Diocalandra frumenti

Scientific classification
- Domain: Eukaryota
- Kingdom: Animalia
- Phylum: Arthropoda
- Class: Insecta
- Order: Coleoptera
- Suborder: Polyphaga
- Infraorder: Cucujiformia
- Family: Curculionidae
- Subfamily: Dryophthorinae
- Genus: Diocalandra
- Species: D. frumenti
- Binomial name: Diocalandra frumenti (Fabricius, 1801)
- Synonyms: Sitophilus frumenti Fabricius, 1801; Calandra stigmaticollis Gyllenhal, 1838; Calandra montrouzieri Chevrolat, 1882; Calandra bifasciata Boisduval, 1835; Calandra punctigera Pascoe, 1885; Calandra sechellarum Kolbe, 1910; Diocalandra frumenti Marshall & G.A.K., 1931; Sitophilus stigmaticollis Gyllenhal, 1838; Sitophilus subfasciatus Boheman, 1838; Sitophilus subsignatus Gyllenhal, 1838; Sphenophorus cruciger Motschulsky, 1858; Sphenophorus palmarum Montrouzier, 1861; Calandra frumenti Fabricius, 1801;

= Diocalandra frumenti =

- Authority: (Fabricius, 1801)
- Synonyms: Sitophilus frumenti Fabricius, 1801, Calandra stigmaticollis Gyllenhal, 1838, Calandra montrouzieri Chevrolat, 1882, Calandra bifasciata Boisduval, 1835, Calandra punctigera Pascoe, 1885, Calandra sechellarum Kolbe, 1910, Diocalandra frumenti Marshall & G.A.K., 1931, Sitophilus stigmaticollis Gyllenhal, 1838, Sitophilus subfasciatus Boheman, 1838, Sitophilus subsignatus Gyllenhal, 1838, Sphenophorus cruciger Motschulsky, 1858, Sphenophorus palmarum Montrouzier, 1861, Calandra frumenti Fabricius, 1801

Species of weevil, pest of the coconut palm

Diocalandra frumenti, commonly known as the palm weevil borer, the lesser coconut weevil, or four-spotted coconut weevil, is a species of weevil in the family Curculionidae.

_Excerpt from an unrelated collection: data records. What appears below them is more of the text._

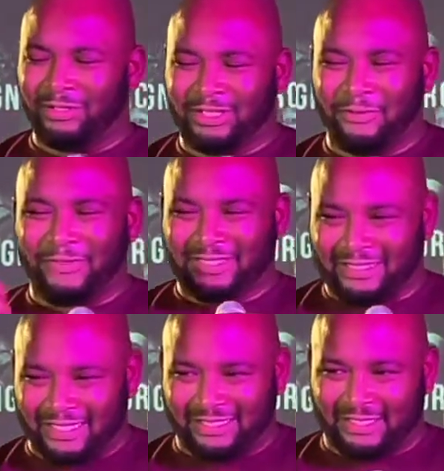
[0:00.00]
A
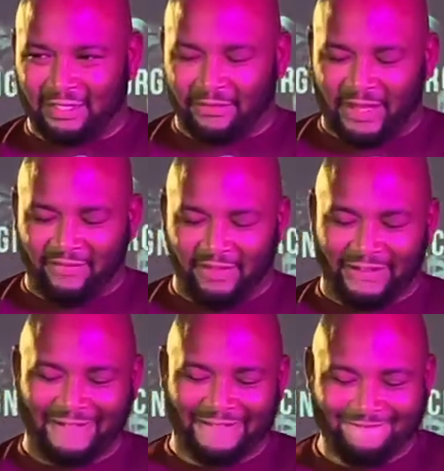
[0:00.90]
citizen of heaven.
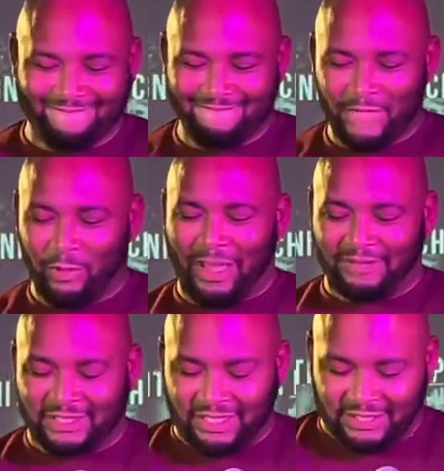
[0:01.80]
You have
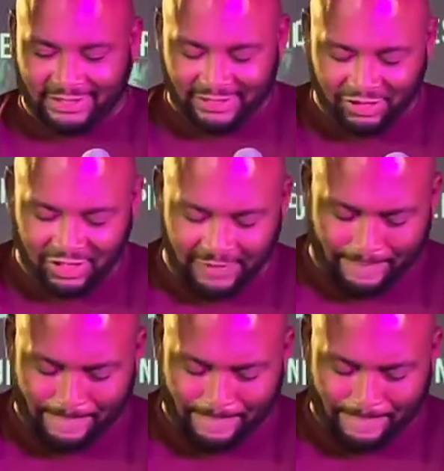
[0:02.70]
citizenship.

It occurs in Africa, Southern Asia and Northern Australia, and is a pest of coconut and other palm trees.

==Distribution==
Diocalandra frumenti is found in Somalia, Tanzania, Madagascar, the Seychelles, Mauritius, India, Sri Lanka, Bangladesh, Myanmar, Malaysia, Singapore, Indonesia, the Philippines, Japan, Taiwan, Papua New Guinea, various Pacific island groups and Australia. It has also been recorded in the Canary Islands. Although infesting a number of species of palm, it is a major pest of coconut (Cocos nucifera), oil palm (Elaeis guineensis), Canary Island date palm (Phoenix canariensis), date palm (Phoenix dactylifera), California fan palm (Washingtonia filifera) and Mexican fan palm (Washingtonia robusta).

==Life cycle==
The adult Diocalandra frumenti is about 7 mm long. It is a glossy black colour with four large rusty-brown or blackish-brown coloured spots on the elytra (wing covers). The female lays eggs in crevices in the stems of palms which hatch in about a week. The larvae bore into the stem where they form extensive galleries. After eight to ten weeks they pupate, the adult emerging from the pupal case about eleven days later.

==Damage==
Eggs may be laid among the flowers, in cracks in the leaf or flower stalks, or near the base of the stem just above the adventitious roots. As the larvae bore deeper into the palm, a gummy exudate forms in the entry hole. The galleries can damage any part of the palm including the roots. Leaves may turn yellow and fruit may drop off, and severe infestations may cause the plant to die. It has been found that the males emit a pheromone which attract females, and this may make it possible to trap the insects, which are strong fliers, and reduce the level of infestation. The weevil has a number of natural enemies including a parasite Spathius apicalis, a predatory fly Chrysophilus ferruginosus and a predatory beetle Plaesius javanus.